Bad timing and worse decisions brought Vitesse Semiconductor Corp. to the brink of bankruptcy. Now, with a new management team in place, a new product line to market and cash in its coffers, it is charting a new course.
Seven years ago, the Camarillo manufacturer’s telecom components were quickly becoming outmoded as the industry moved from one technology standard to another. The strategy of turning the ship around required the company to take on $700 million in debt at a time its sales were falling.
Meanwhile, the Securities and Exchange Commission was investigating top executives over stock option backdating and inflating revenue. Vitesse was temporarily delisted by Nasdaq (it returned to the index in 2011). It settled a shareholder class-action suit for $10 million and the SEC case for $3 million.
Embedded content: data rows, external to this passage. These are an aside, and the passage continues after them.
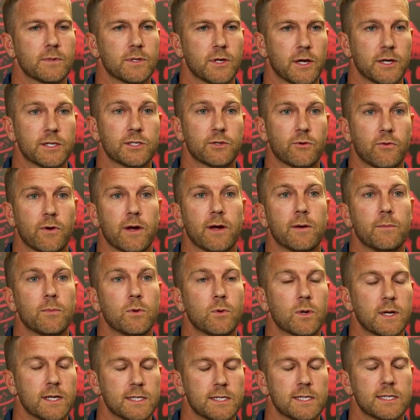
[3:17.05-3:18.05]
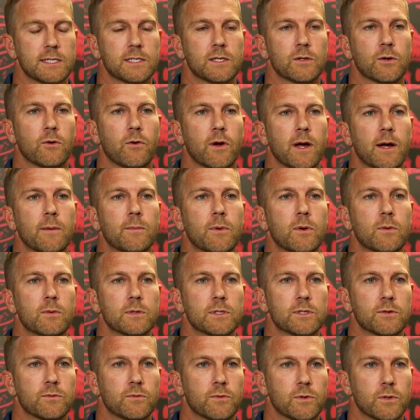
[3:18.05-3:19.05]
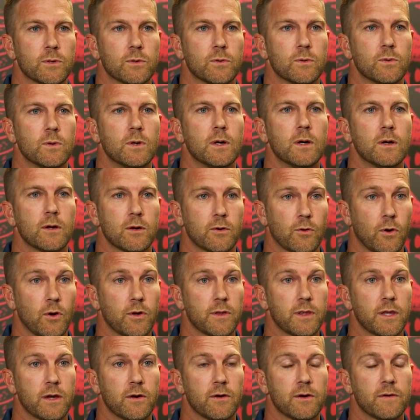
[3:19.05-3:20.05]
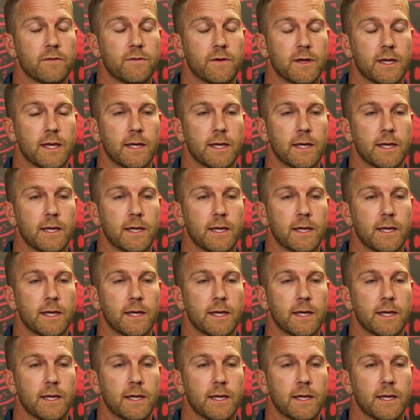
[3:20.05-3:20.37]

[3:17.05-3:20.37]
his ground ball, contested ground ball, was a real growth area for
Today, years after Vitesse hit rock bottom, the maker of telecom chips is selling a story of turnaround. There’s a different executive team at the helm and the company’s bets on the future of telecommunications are starting to pay off.
Vitesse raised $40 million in a late-June stock offering that gave it badly needed cash, helping to pay down debt and starting to convince investors it was once again on the right track. Shares of Vitesse, up 26 percent on the year, closed at $2.81 on July 10, down 1.1 percent for the week. (See page 27.)
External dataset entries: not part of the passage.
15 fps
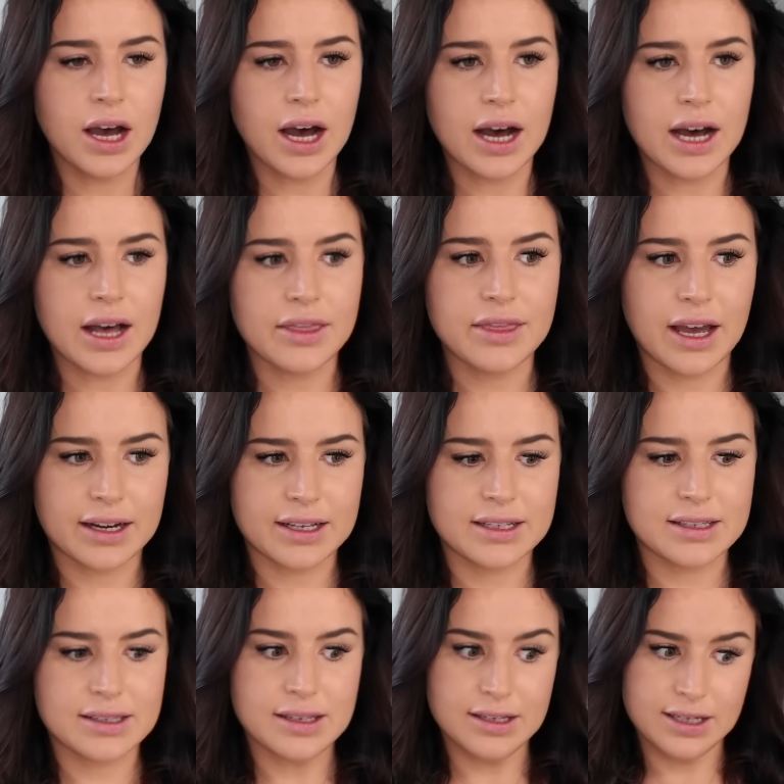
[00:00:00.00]
Uh, that
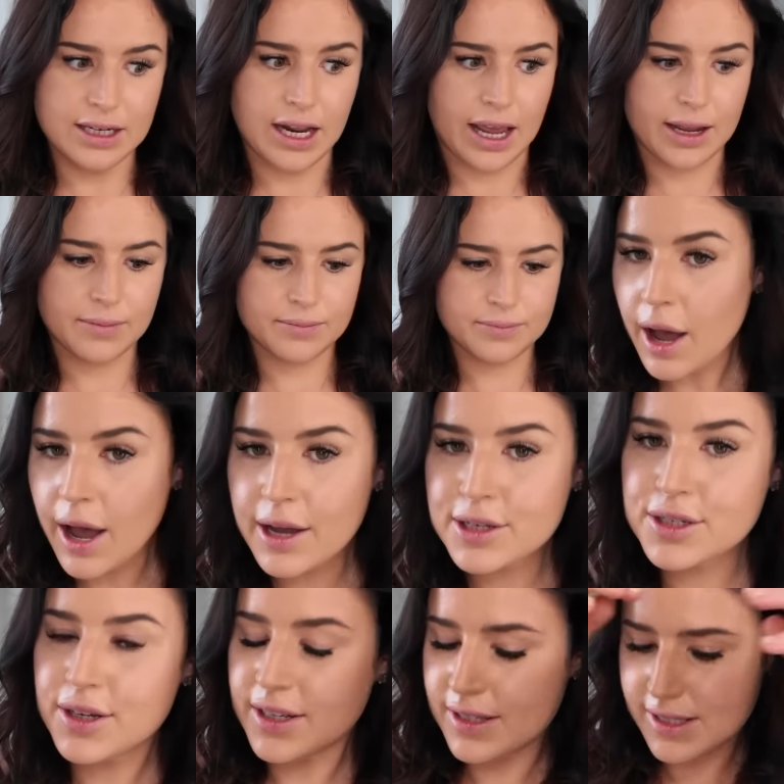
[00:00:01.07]
is today.
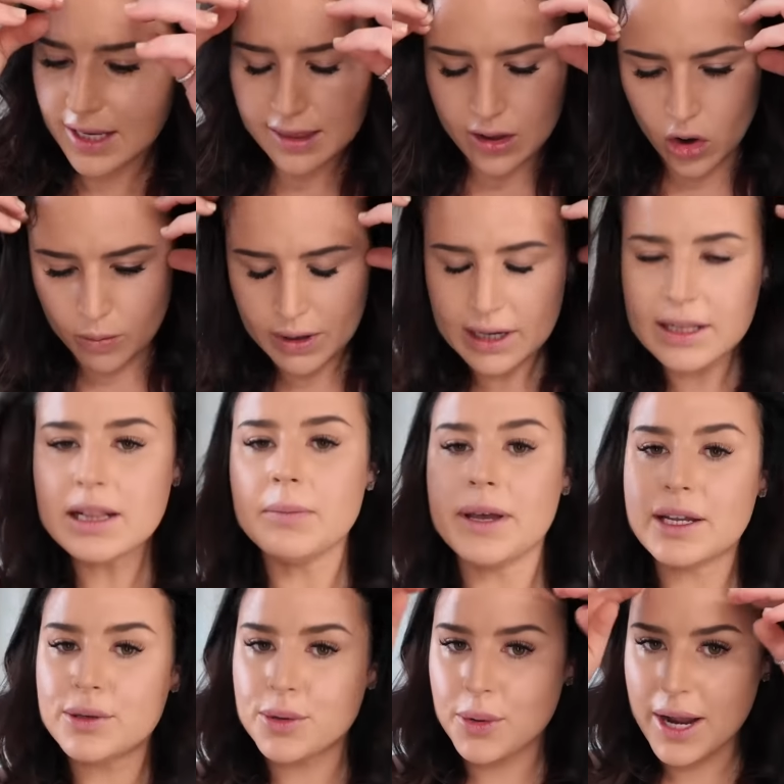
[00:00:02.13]
As you can see though, I'm a little
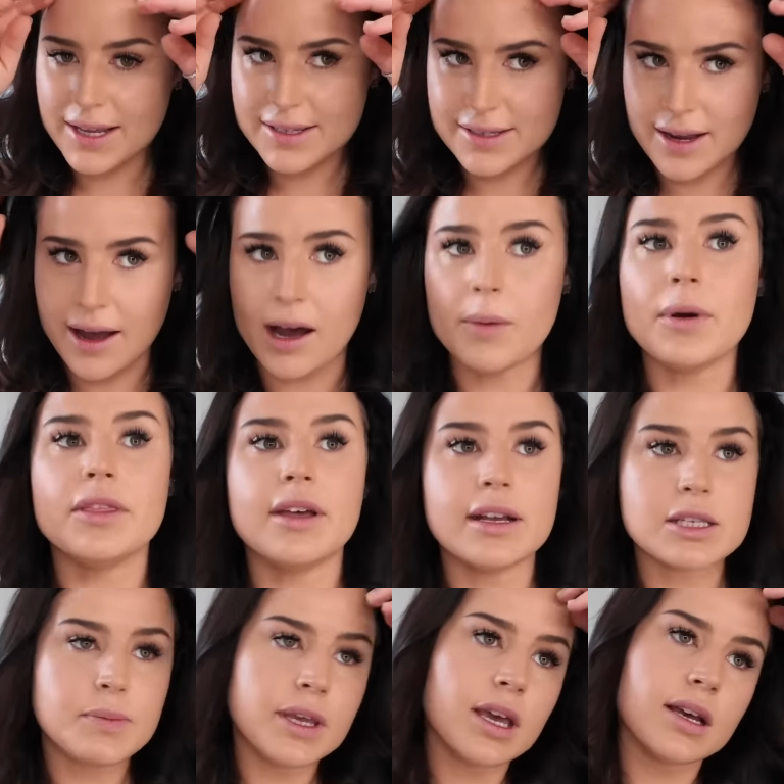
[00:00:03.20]
bit dressed up and
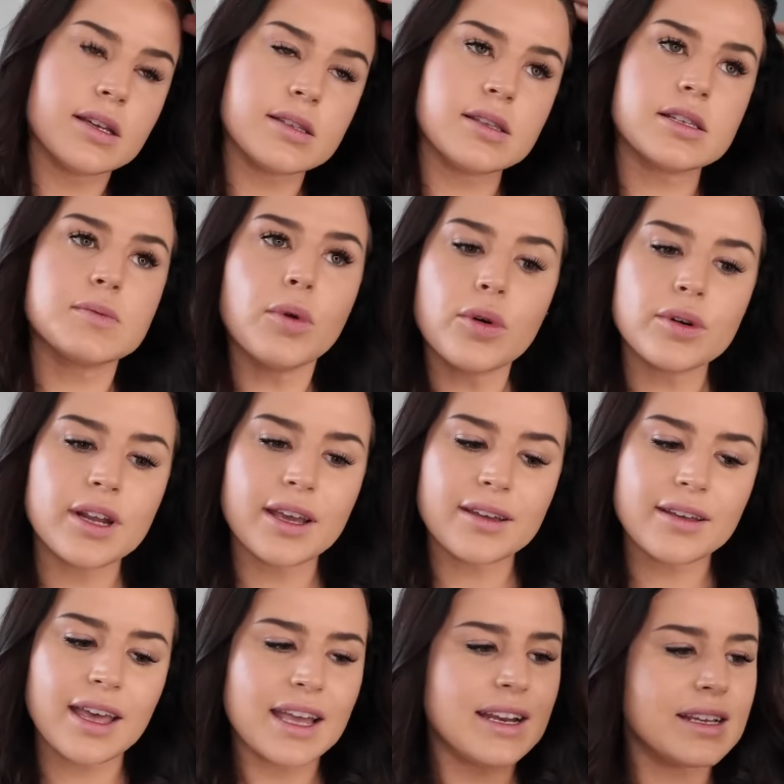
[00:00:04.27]
that's because this
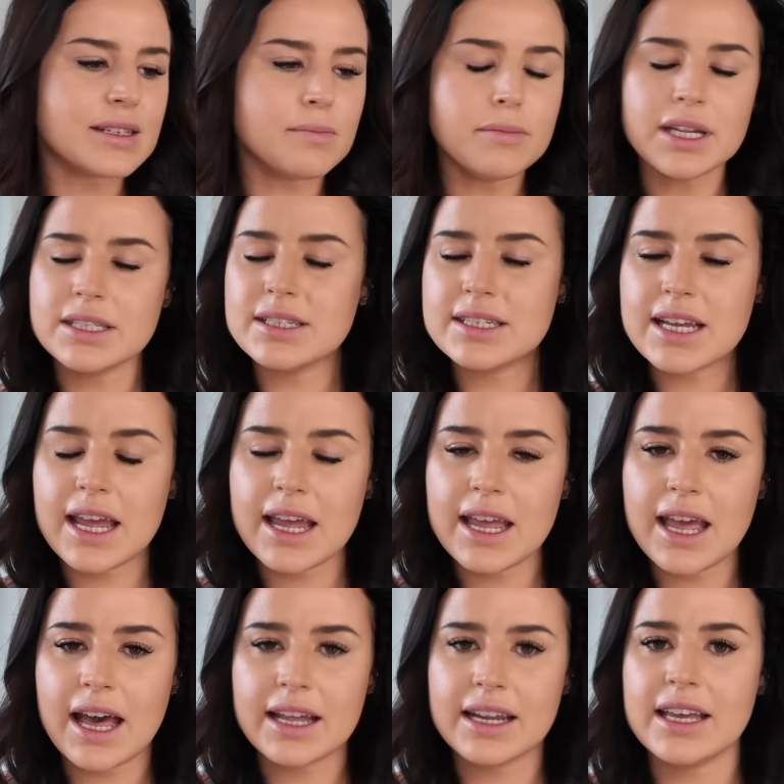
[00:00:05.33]
morning it is
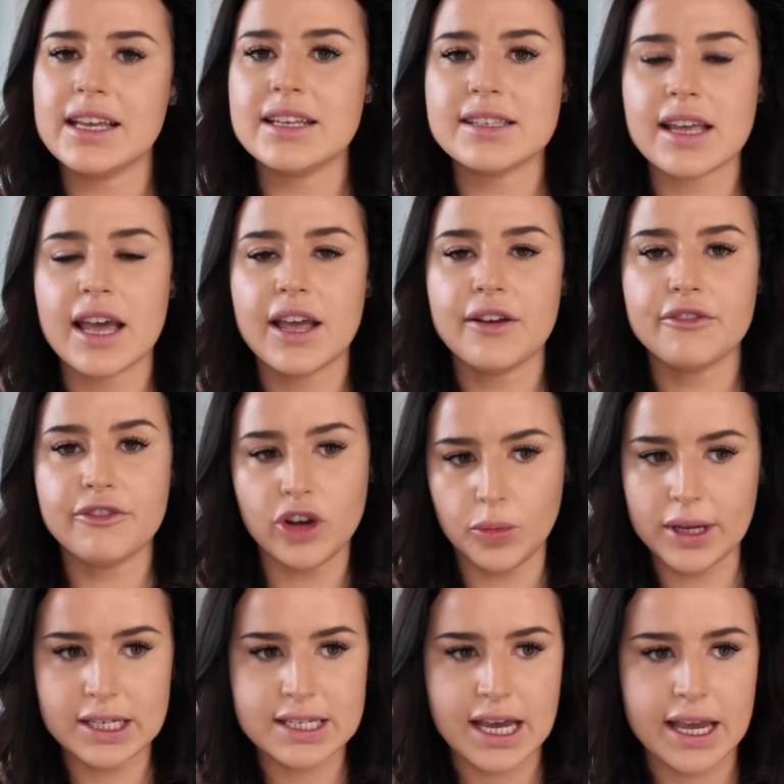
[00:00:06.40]
Monday and it is a
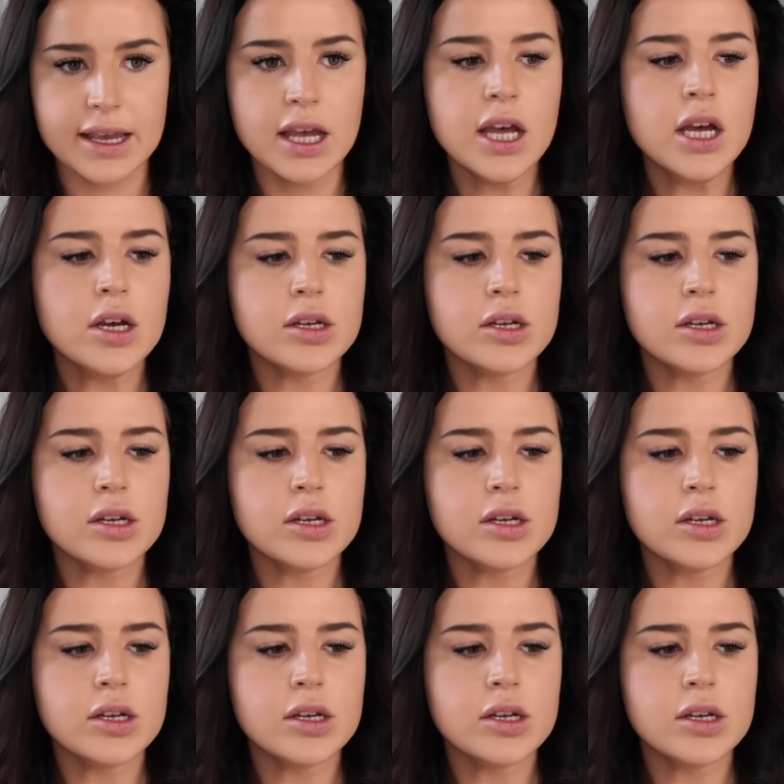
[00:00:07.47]
filming day.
Chris Gardner, installed as chief executive at Vitesse after the old management was removed by the board in 2006, said the turnaround was only possible once the company was able to start paying down its bond obligations.
“The debt kept investors from getting into the stock,” Gardner said. “Once we raised enough capital, that’s what allowed investors to believe that this was time to look again at the company.”
Analysts bullish about Vitesse also point to the company’s optimistic revenue projections. Revenue for its new products doubled from $7.8 million in 2011 to $15 million last year. That trend is projected to continue, with that revenue expected to reach $30 million this year and $60 million in 2014.
It’s a rosy view, but one that is backed up by a market that is finally looking for the kinds of components for broadband networks made by Vitesse.
“What they’ve been doing is managing the transition from the legacy technologies to the new products, and that’s been tough to do,” said Quinn Bolton, an analyst with New York investment bank Needham & Co. “But their revenue is ramping up nicely.”
The wilderness years for Vitesse were spent transitioning to meet the major shifts occurring in the telecom industry.
During the 1980s and ’90s, the predominant standard for high-bandwidth communication was fiber-optic technology known as Sonet. Vitesse, founded in 1984, developed circuitry components for Sonet-based routers and other devices. Its customers were manufacturers of enterprise-level networking devices, including Cisco Systems Inc. and Hewlett-Packard Co.
But telecom standards in the 2000s began favoring Ethernet, a technology that had previously been confined to home area networks. The relatively inexpensive and upgradable technology was a better fit for a broadband era in which people watched and uploaded high-definition videos on their cellphones.
Moving from one industry standard to another is an expensive process for a company, Gardner explained. While many of Vitesse’s onetime competitors fell away, unable to negotiate this shift, the company doubled down on the hope that Ethernet would continue its growth. The company raised significant debt financing, which it used to acquire other makers of Ethernet components and overhaul its product line.
“It was an all-in bet that Ethernet was the future. If it hadn’t happened, we’d be gone,” Gardner said. “I don’t think five or six years ago people thought you’d be watching HD TV streaming through Verizon. That’s what we managed to predict.”
The company is still dealing with declining sales from its old tech components. Analysts project revenue from those products will dip 50 percent to $12.4 million this year from $24.9 million in 2012.
Another critical part of the company’s rehabilitation has been moving past the aura of scandal.
The SEC’s investigation into illegal stock option backdating, in which a stock is retroactively granted to an executive prior to a jump in price and without resubmitting the required paperwork, ensnared many tech companies in the last decade.
In total, two Vitesse executives were indicted, though all trials ended with hung juries. In 2007, the company and executives settled a class action over backdating allegations for $10.2 million, plus about 3 million shares of stock. In 2010, the company settled with the SEC for $3 million and without any admission of wrongdoing.
Gardner said the new team and direction for the company has made investors overlook past mistakes.
“At this point, most investors don’t know and don’t care. It’s ancient history,” he said. “We fought through those distractions and since then have been able to strengthen the balance sheet.”